Dutchess, Putnam faced funding shortages
More funding is on the way for families who were turned away for childcare assistance when Putnam and Dutchess counties suspended their programs last summer.
Gov. Kathy Hochul and state lawmakers agreed last month to provide $2.4 billion in the 2026-27 budget for the Child Care Assistance Program (CCAP), a 40 percent increase. It also includes $630 million in supplemental funds for 2025-26.
Demand for the program, which covers most of a family's childcare costs, skyrocketed when the state began allowing people with higher incomes to qualify. Income limits now range from $79,215 annually for a two-person family to $153,770 for a six-person household. Most families that qualify will pay no more than $15 per week as their share, according to the state.
By September, when Dutchess and Putnam stopped taking applications, there were 1,079 children enrolled in Dutchess, compared to 706 in January 2020, according to the state Office of Children and Family Services. Putnam also experienced a significant increase — from 30 children to 118 — during the period.
Dutchess, which received $12.7 million in base funding for CCAP in 2025-26, resumed taking applications on March 1 (see dub.sh/dutchess-child). Putnam, which was sent $1.1 million, still has a notice on the Department of Social Services webpage about the earlier hold on new applications.
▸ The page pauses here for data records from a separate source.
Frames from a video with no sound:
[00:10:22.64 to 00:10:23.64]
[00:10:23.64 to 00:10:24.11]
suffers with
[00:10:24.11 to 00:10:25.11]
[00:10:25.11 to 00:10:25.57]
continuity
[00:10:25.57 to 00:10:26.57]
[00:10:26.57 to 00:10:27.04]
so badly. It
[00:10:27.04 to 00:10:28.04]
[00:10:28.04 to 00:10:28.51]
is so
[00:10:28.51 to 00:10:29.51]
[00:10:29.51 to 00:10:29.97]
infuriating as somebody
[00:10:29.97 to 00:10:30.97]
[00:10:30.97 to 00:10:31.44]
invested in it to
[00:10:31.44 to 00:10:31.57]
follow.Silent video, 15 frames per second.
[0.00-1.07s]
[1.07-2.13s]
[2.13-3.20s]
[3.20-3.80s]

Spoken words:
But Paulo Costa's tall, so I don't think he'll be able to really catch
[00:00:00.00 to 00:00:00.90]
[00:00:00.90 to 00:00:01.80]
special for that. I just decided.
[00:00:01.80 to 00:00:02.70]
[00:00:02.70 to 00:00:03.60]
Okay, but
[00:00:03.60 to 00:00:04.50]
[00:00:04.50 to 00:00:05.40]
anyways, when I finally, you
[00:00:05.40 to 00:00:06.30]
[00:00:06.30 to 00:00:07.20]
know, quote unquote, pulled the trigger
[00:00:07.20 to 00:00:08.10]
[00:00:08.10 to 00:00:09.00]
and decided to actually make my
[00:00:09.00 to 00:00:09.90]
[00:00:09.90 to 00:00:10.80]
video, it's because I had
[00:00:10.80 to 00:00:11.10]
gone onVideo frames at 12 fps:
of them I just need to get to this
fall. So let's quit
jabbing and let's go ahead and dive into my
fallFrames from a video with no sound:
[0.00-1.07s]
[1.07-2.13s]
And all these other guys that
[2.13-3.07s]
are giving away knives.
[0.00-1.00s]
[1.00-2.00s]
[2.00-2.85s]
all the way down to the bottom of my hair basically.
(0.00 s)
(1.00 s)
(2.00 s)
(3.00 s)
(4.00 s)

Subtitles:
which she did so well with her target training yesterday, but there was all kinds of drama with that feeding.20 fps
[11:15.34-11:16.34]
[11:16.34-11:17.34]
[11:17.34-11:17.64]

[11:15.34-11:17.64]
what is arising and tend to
Hochul and state legislators "appear to have fully funded CCAP," said Himali Pandya, executive director of the Child Care Council of Dutchess and Putnam, but "the jury's still out" on whether $2.4 billion will be enough.
Along with more money for CCAP, the budget includes funding for school districts to expand pre-K programs for 4-year-olds and $20 million for a pilot program in Dutchess County to provide childcare for 1,000 infants and children up to age 3.
Dutchess, chosen along with Broome and Monroe counties for pilots, is considered a childcare "desert" — meaning it has more than 3 children under 5 years old for each childcare spot.
In January, Hochul visited the Day One Early Learning Community in Poughkeepsie to announce that the pilot funding would be in her budget proposal. Founded in 2021, the nonprofit's primary initiative is an 11-week paid program for people who want to work at daycares, open their own or apply their credentials toward associate degrees at Dutchess Community College or Columbia-Greene Community College.
Of Day One's 129 graduates, 86 percent are working in childcare, said Madeline Henriquez, its executive director. Day One also operates an 89-seat, five-classroom early-learning center, hosts groups for parents and provides technical assistance to people who want to open childcare centers or home-based programs.
It is partnering with Hudson River Housing and Vassar Brothers Medical Center to renovate two houses that will become the county's first 24/7 childcare programs.
There is one glaring shortfall in New York's childcare spending: funding to supplement the pay of the educators who are often paid only minimum wage, which is $16 in Dutchess, Putnam and the rest of upstate.
The state Senate proposed $500 million in grants to supplement childcare workers' pay, but the proposal failed to make the budget. That leaves the status quo intact for students pursuing degrees in early childhood education at schools like Dutchess Community College, said Pandya.
"Kids go through it, and then they go work at Amazon because they can make more money," she said. "Unless we can pay educators what they deserve, we're just not going to be able to retain them."